Scarponi is the chief claims officer in Prudential’s group insurance division. He oversees claims-processing operations for U.S. absence management programs and group life insurance programs as well as for short-term disability insurance and long-term disability insurance plans.

He began working as a disability benefits specialist at Unum in 2002, after he graduated with bachelor’s degree from Northeastern University, and he then began studying for a master’s degree in business from the University of Southern Maine while he was still at Unum.

In 2004, Scarponi moved over to Prudential’s disability claims operation. Since then, he has held titles such as director, process management, and director, long-term disability claim operations before getting his current title, in August 2019. He now manages a team of 550, with most affiliated with offices in Portland, Maine; Roseland, New Jersey; and Scottsdale, Arizona.
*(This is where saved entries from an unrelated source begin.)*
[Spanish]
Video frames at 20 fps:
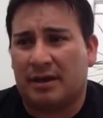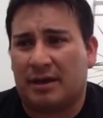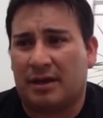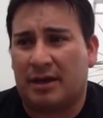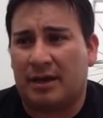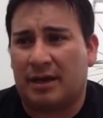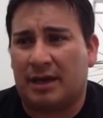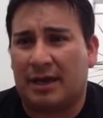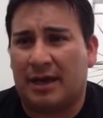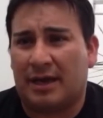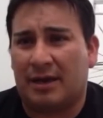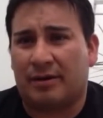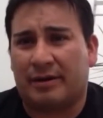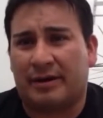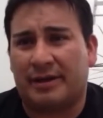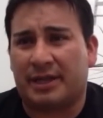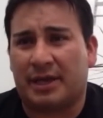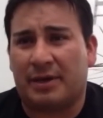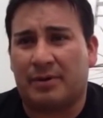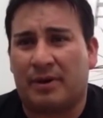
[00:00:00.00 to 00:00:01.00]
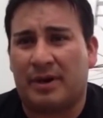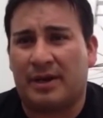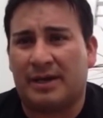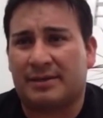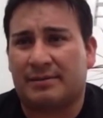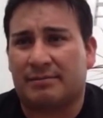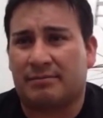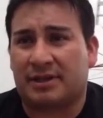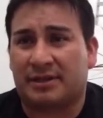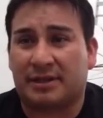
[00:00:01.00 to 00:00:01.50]
y el objetivo
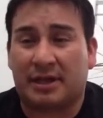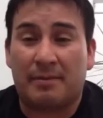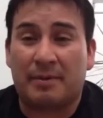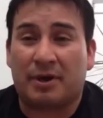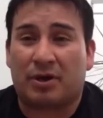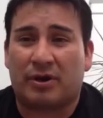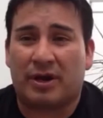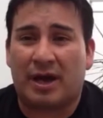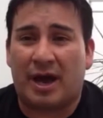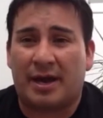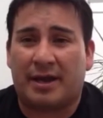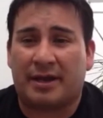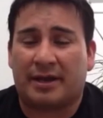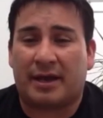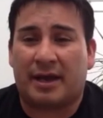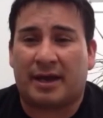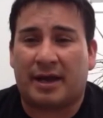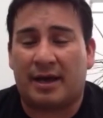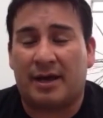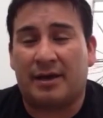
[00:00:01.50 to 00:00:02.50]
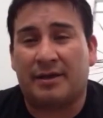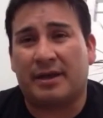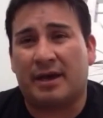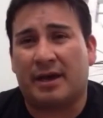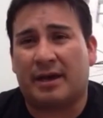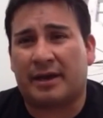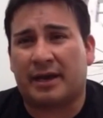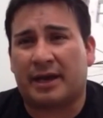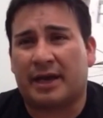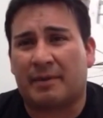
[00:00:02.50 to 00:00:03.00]
es tratar de mejorar y que cada
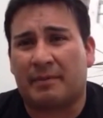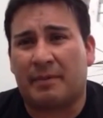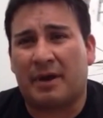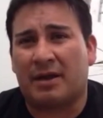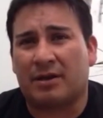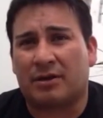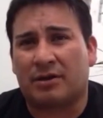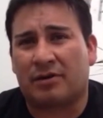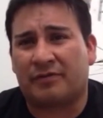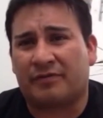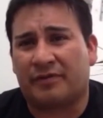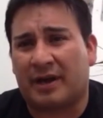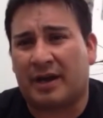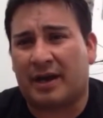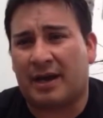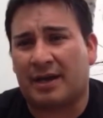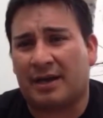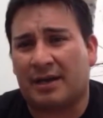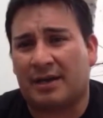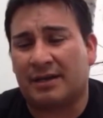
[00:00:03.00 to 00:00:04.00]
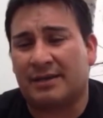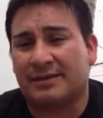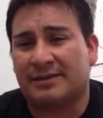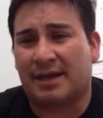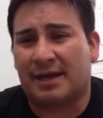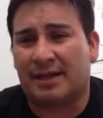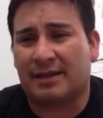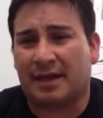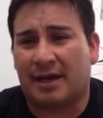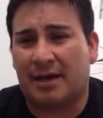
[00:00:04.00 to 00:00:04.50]
día crezca más el Crofi acá en,
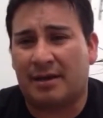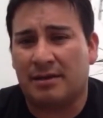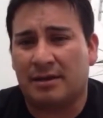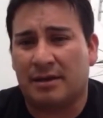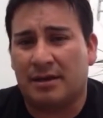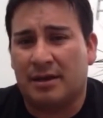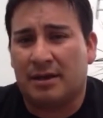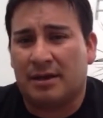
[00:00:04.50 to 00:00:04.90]
Salta,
This month, he has been participating in the latest Disability Insurance Awareness Month campaign by continuing to work to improve claim-handling processes.

Here are four trends Scarponi is seeing in the group disability claim field today, drawn from a recent interview.
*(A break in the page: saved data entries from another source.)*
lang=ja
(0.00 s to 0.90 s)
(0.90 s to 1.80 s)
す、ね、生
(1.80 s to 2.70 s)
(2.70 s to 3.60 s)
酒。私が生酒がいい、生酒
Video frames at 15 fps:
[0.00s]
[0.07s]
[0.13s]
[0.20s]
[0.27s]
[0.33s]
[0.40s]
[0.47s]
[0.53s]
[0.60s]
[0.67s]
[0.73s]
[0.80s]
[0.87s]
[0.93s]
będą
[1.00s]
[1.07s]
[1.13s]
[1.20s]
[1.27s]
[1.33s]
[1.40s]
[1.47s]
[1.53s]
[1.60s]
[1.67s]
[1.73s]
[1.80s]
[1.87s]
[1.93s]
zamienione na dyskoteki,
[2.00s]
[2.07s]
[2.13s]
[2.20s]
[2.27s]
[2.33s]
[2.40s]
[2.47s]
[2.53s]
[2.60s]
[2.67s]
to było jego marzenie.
1. The effects of major new federal claim review standards have been tolerable.

The Obama administration developed a major claim review standards update.
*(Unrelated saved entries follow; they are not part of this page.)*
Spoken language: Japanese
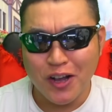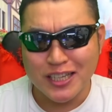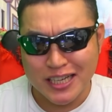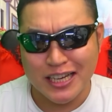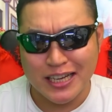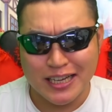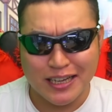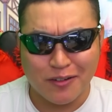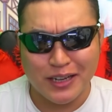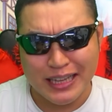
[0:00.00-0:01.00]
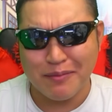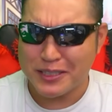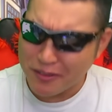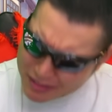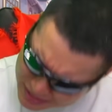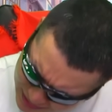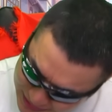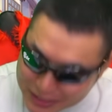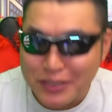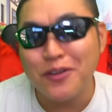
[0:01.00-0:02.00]
これがね、まあ、そんな
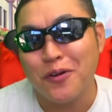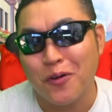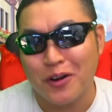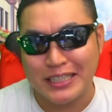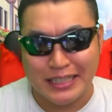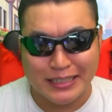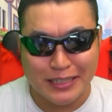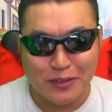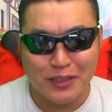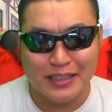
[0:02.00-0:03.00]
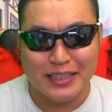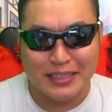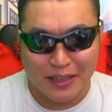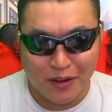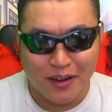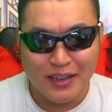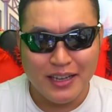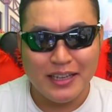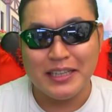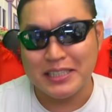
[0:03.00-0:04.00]
に強い祠じゃなさそうなんですけど、
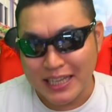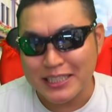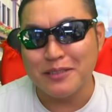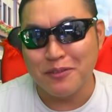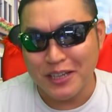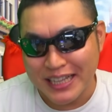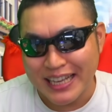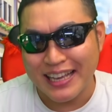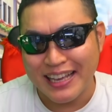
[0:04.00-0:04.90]
久しぶりに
The new regulations require a disability plan to give a worker a complete explanation of any claim denials; give the claimant complete access to the claim file and other relevant documents; increase claim adjudicator independence requirements and speed up claimants’ ability to file lawsuits.

Some insurers and insurance industry groups predicted the new standards would lead to more lawsuits.

The Trump administration gave critics more time to file complaints but ended up letting the regulations take effect as written, in in April 2018.

So far, “things have gone very well,” Scarponi said. “We’ve fully coded all of those changes into our systems.”

Most of the new requirements were about giving claimants more information, and Prudential did that by adding details to existing reports, he said.

Scarponi said he has not noticed in any surge in lawsuits.

2. Prudential has experienced three waves of COVID-19-related increases in benefits claim volume.

Scarponi said Prudential has seen big waves of COVID-19 claims. One arrived in the spring of 2020; the second, in July and August; and the third, in late 2020, after the winter holidays.

“I think we’ve weathered that really well,” Scarponi said.

Use of absence management programs and short-term disability insurance increased around the same time the number of new cases surged.

A reduction in the number of elective surgeries helped offset the effects of the pandemic on short-term disability insurance claims.

Long-term disability insurance claims and group life for people with COVID-19 tend to come in about three to six months after an insured comes down with COVID-19.

At this point, the pandemic is leading to a modest increase in group long-term disability insurance and group life claims, Scarponi said.

3. The shift to working from home was not that bad.

About 40% to 50% of the claims team had already been working from home some of the time, Scarponi said. Because of that experience, he said, converting claim processing to a fully remote approach happened quickly.

4. Improvements in benefits claim systems helped Prudential cope with pandemic-related claims and disruption.

Prudential moved in 2020 to increase use of an electronic claim filing system, an electronic signature tool, text-messaging-based communications, and efforts to making paying benefits through the direct deposit process the default option.

One sign of change, Scarponi said, is that 25% of claimants now file claims electronically, up from 15% before the pandemic started.

Another sign of change: About 70% of claimants sign up for text-messaging notifications.

Text-messaging and other improvements in communications have helped speed up the claim review process, Scarponi said.